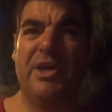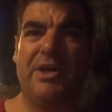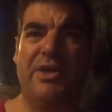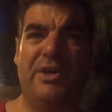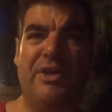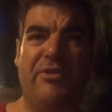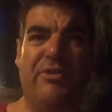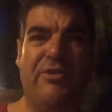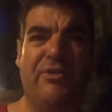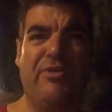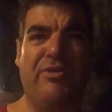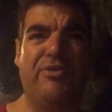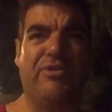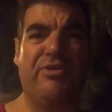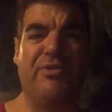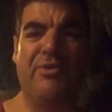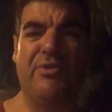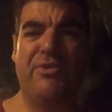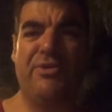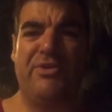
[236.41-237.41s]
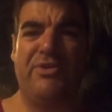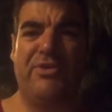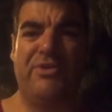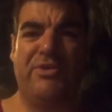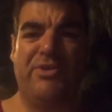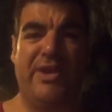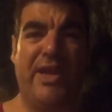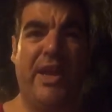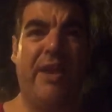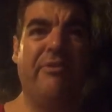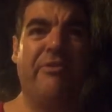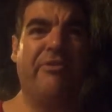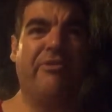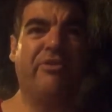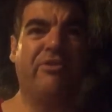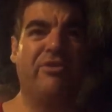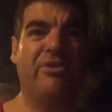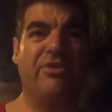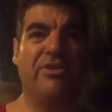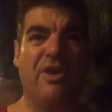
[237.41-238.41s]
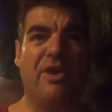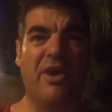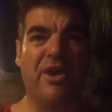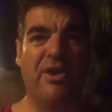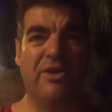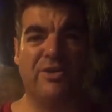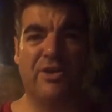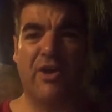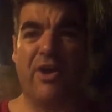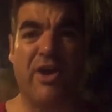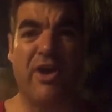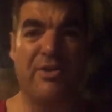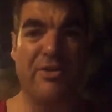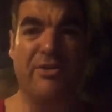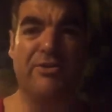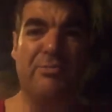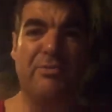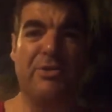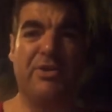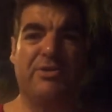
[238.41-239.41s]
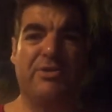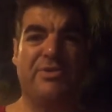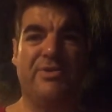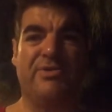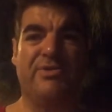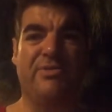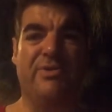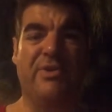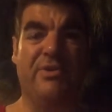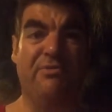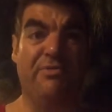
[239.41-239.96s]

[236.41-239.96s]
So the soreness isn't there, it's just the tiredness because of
○ ○ ○
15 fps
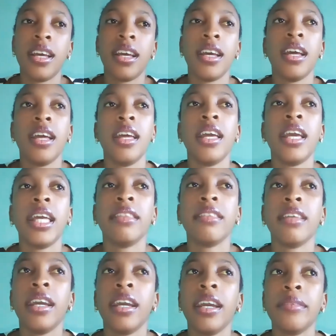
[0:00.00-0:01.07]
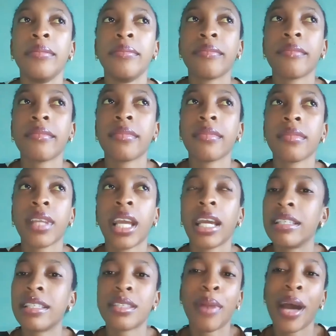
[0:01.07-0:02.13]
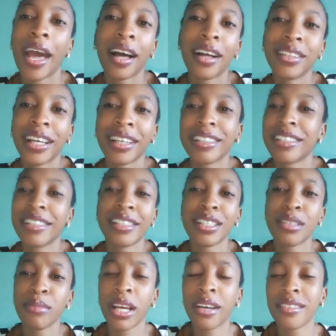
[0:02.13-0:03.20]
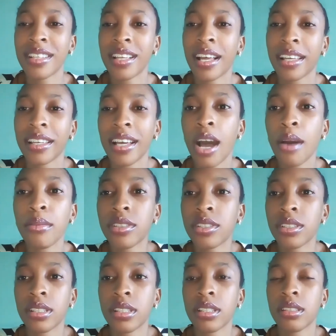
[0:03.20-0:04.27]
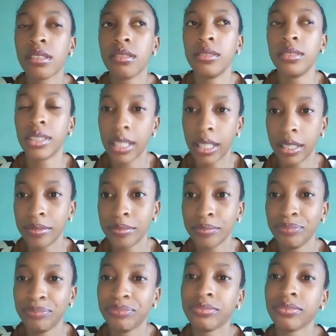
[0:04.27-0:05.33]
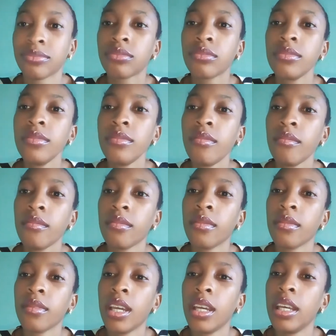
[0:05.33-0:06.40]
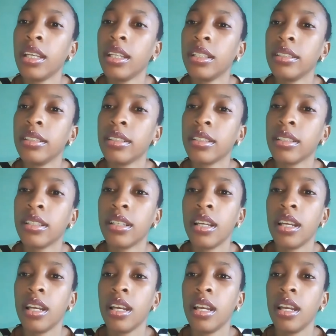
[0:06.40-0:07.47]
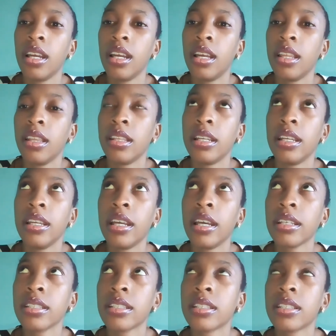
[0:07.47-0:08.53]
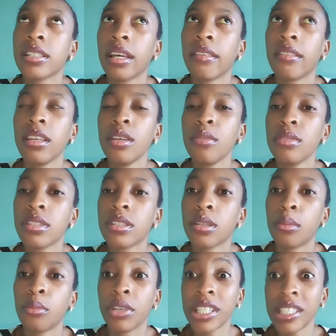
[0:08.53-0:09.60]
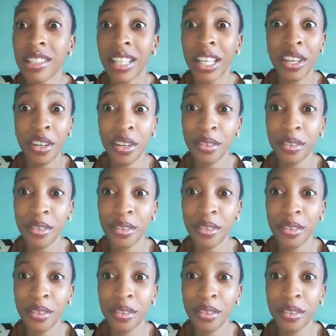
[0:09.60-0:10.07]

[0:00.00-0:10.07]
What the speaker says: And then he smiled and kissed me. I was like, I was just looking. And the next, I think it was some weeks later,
○ ○ ○
WHAT THE EXERCISE ASKS: Your answer should be the lines above, word for word, from the line with "[0:08.53-0:09.60]" through the line with "What the speaker", minus the pictures.

RESPONSE AREA:
[0:08.53-0:09.60]
[0:09.60-0:10.07]

[0:00.00-0:10.07]
What the speaker says: And then he smiled and kissed me. I was like, I was just looking. And the next, I think it was some weeks later,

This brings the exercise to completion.